Take-Two Interactive’s journey to global success is lined with challenges as action-packed as the blockbuster entertainment experiences that the company creates. The continuous development of technology within the industry requires Dan Emerson and his legal department to ensure that Take-Two Interactive can always take its business to the next level. As executive vice president and general counsel for Take-Two, Emerson focuses on keeping his team closely aligned to the business so that they can be involved as early as possible in the company’s highly complex development and publishing process. In addition, he ensures that all of the key stakeholders are effectively communicating, whether it’s someone on the business side or fellow lawyers.
But Emerson’s history with Take-Two goes back further than his employment with the company. Earlier in his career, he worked on some of Take-Two’s key acquisitions while a partner in the New York office of Blank Rome LLP, where he represented public and private companies in mergers and acquisitions, securities law, financing, and general corporate matters. Take-Two’s team highly regarded Emerson’s work, and in 2005, the interactive entertainment company brought him in as a vice president in its small, two-person legal department.
Emerson says his decision to make the move was easy. “I saw it as a chance to join a young and leading company in what we believe to be the most dynamic and rapidly growing segment of the entertainment industry,” he says. “What’s unique about our business is that it resides at the intersection of creativity and cutting-edge technology. That combination, especially from a legal perspective, is very interesting.”
Emerson says he also enjoys being around the creative process. “We work with some of the most talented and passionate people in the world at Take-Two and at our wholly owned publishing labels—Rockstar Games and 2K—and it rubs off,” he says. “We’re often at the forefront of innovation as new business models are adopted, and we’re constantly encountering new legal challenges to support those initiatives.
In 2009, Take-Two promoted Emerson to senior vice president and deputy general counsel. Then in 2013, he was assigned to head the legal and business affairs practice in Asia. In that role, Emerson was based in Singapore for more than a year and was charged with building the company’s legal function in Asia.
He worked closely with the Singapore-based business development group while facilitating communications with executive management in the United States. “Working in that role autonomously was somewhat of a microcosm of my current role,” Emerson recalls. “I was able to have some of the same responsibilities in a more limited geographic location. I was also exploring new business models to support our core business, in particular, online games.”

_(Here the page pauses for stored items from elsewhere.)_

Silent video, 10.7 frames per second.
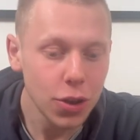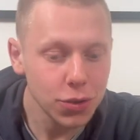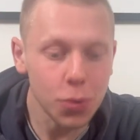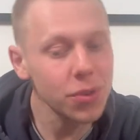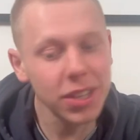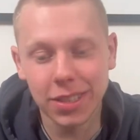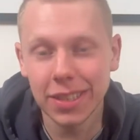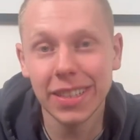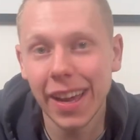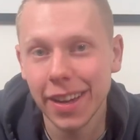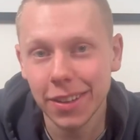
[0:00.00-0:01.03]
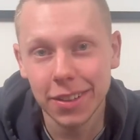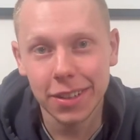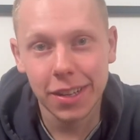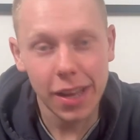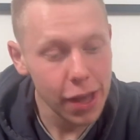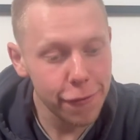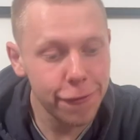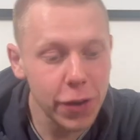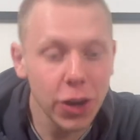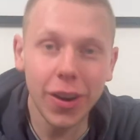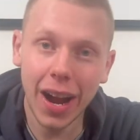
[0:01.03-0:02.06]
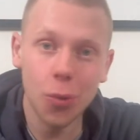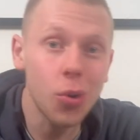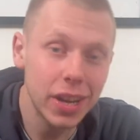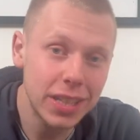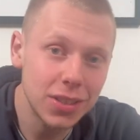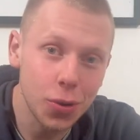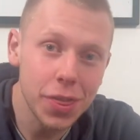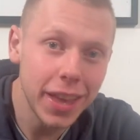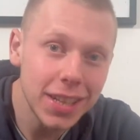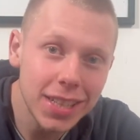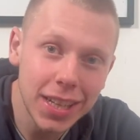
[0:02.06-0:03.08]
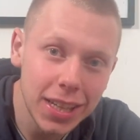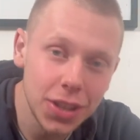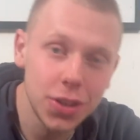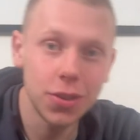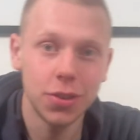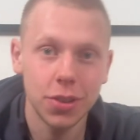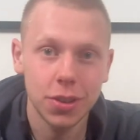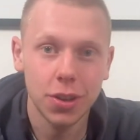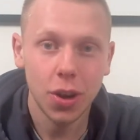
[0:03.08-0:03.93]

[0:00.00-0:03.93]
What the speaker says: So all this to say, figure out what is authentically you,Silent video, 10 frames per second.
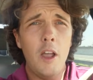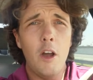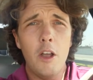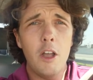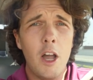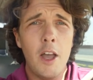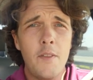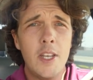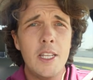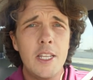all y'all
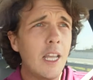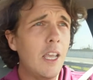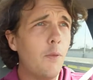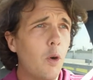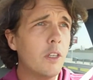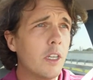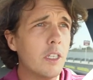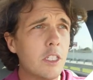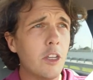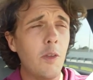have a disdain for it
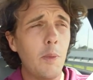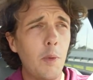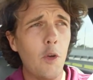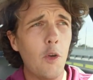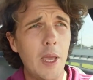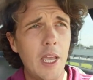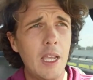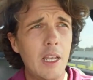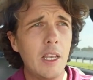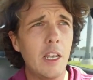because so many people have
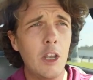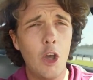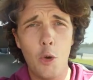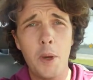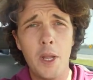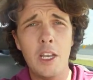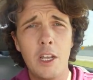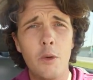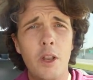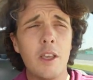made no money
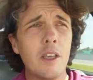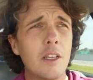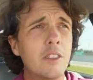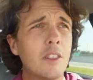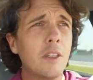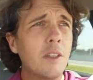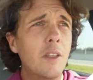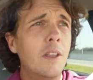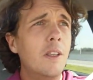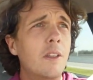doing it because
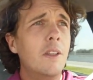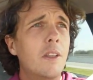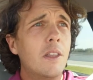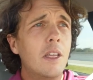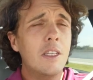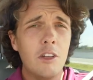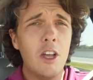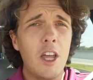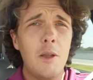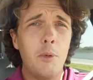they still
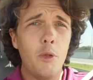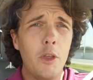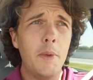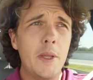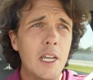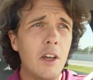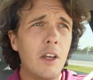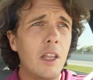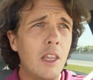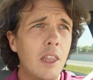got an employee
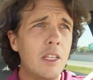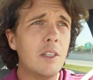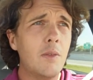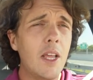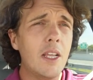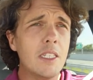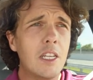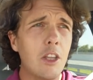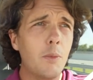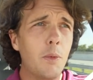mentality. They think someone has to
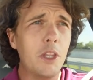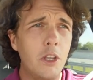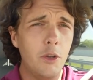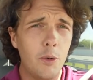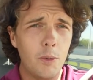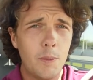tell them what to do.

One year later, Take-Two promoted Emerson to his current role and brought him back to the New York headquarters, where he has since grown the legal department to twenty-seven lawyers spread across seven locations around the world.

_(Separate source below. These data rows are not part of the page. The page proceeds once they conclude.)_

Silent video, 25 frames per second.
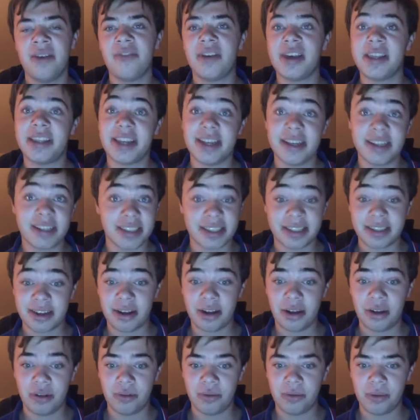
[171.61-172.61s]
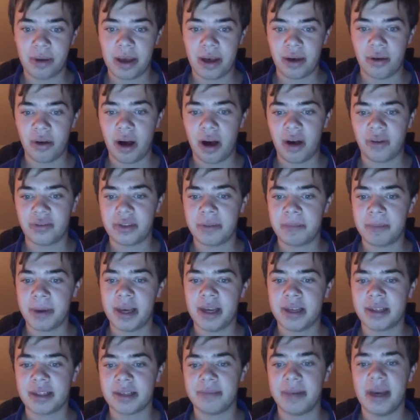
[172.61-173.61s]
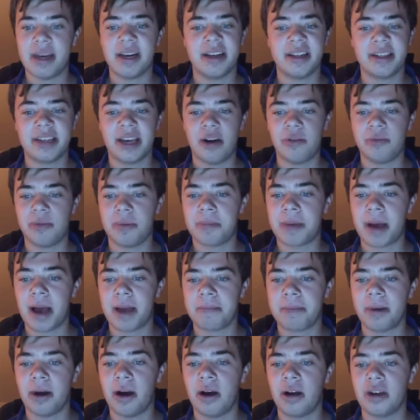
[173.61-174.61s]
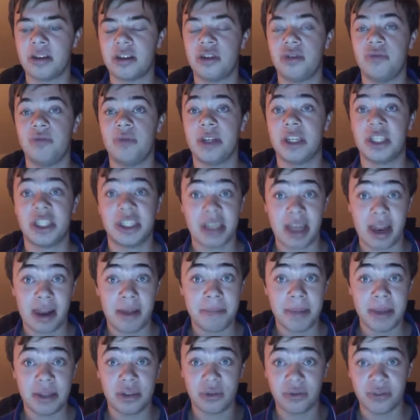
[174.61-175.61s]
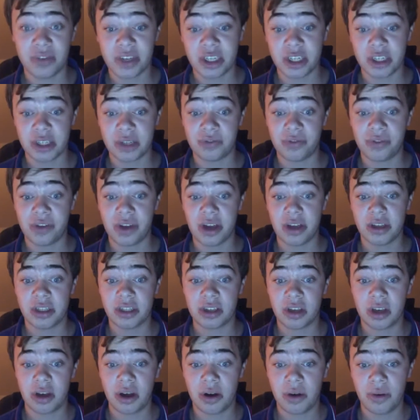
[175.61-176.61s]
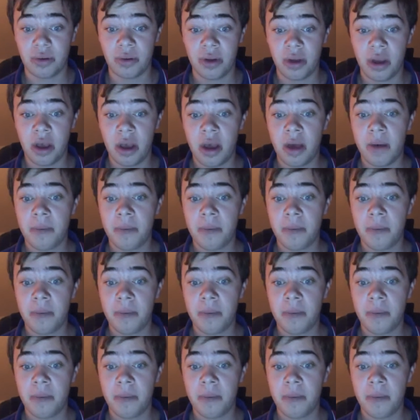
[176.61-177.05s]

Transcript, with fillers: They didn't start well after Pearson made a terrible back pass, which set up Mitrovic's first goal.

His focus now is ensuring that the department runs as lean and efficiently as it did when it was a much smaller division. “My focus has been to operate the department as more of a global law firm,” Emerson says. “I’m a big believer in integrating the legal function with the business and having a fluid system where all of our lawyers are part of the same team and can all work together and help each other out.”
Emerson refers to the legal team as an “octopus with tentacles that reach throughout the entire enterprise and can often be the conveyor of important information and facilitator of cooperation from one part of the business to another.”
Emerson’s role also has plenty of facets, including helping Take-Two drive long-term engagement and recurrent consumer spending after the initial game purchase. That encompasses virtual currency sales for core products such as Grand Theft Auto and NBA 2K, as well as add-on content for a myriad of offerings and online gaming, including NBA 2K Online in China.
“The legal group helps the business navigate the legal framework to achieve that,” Emerson says. “Digitally delivered content, including recurrent consumer spending, is a part of our business that didn’t exist five years ago, and in fiscal year 2016, it accounted for 26 percent of our non-GAAP revenue.”
Part of the framework is a firm understanding of data privacy laws for all of the different countries where Take-Two products are sold. Emerson says that he has cultivated expertise in global privacy laws within the Take-Two legal team, and he tries to take a uniform, global approach with privacy and compliance as much as possible.
Often, it’s not possible. He explains that European countries have been particularly aggressive with their privacy laws, and other markets are following suit. Laws, however, are often a few steps behind business models, which compels Emerson to anticipate changes. “As our business and industry continue to innovate, the laws are not always specifically tailored with our business in mind,” he says. “We monitor the enforcement practices and see how the laws are being interpreted so that we can make sure we’re acting appropriately.”
Above all, Emerson continues, is ensuring the company’s customers, no matter where they are, have positive experiences with Take-Two’s products. That’s why he has guided the business to be transparent with customers when it collects their information. “We want to make sure [consumers] understand what we’re doing with the information we’re collecting from them,” he says. “We want them to make an informed decision.”
Reflecting on his career at Take-Two thus far, Emerson says he feels a responsibility to offer members of his legal department the ability to grow professionally. “I feel fortunate to have been here for more than ten years and have been able to grow significantly personally while the company has had continued success,” Emerson says. “A focus of mine is to make sure people here have the same opportunities for advancement and growth.”
Emerson has never stopped learning new things about the business and global law, and that adaptability has allowed him to be just as dynamic as the gaming industry he represents.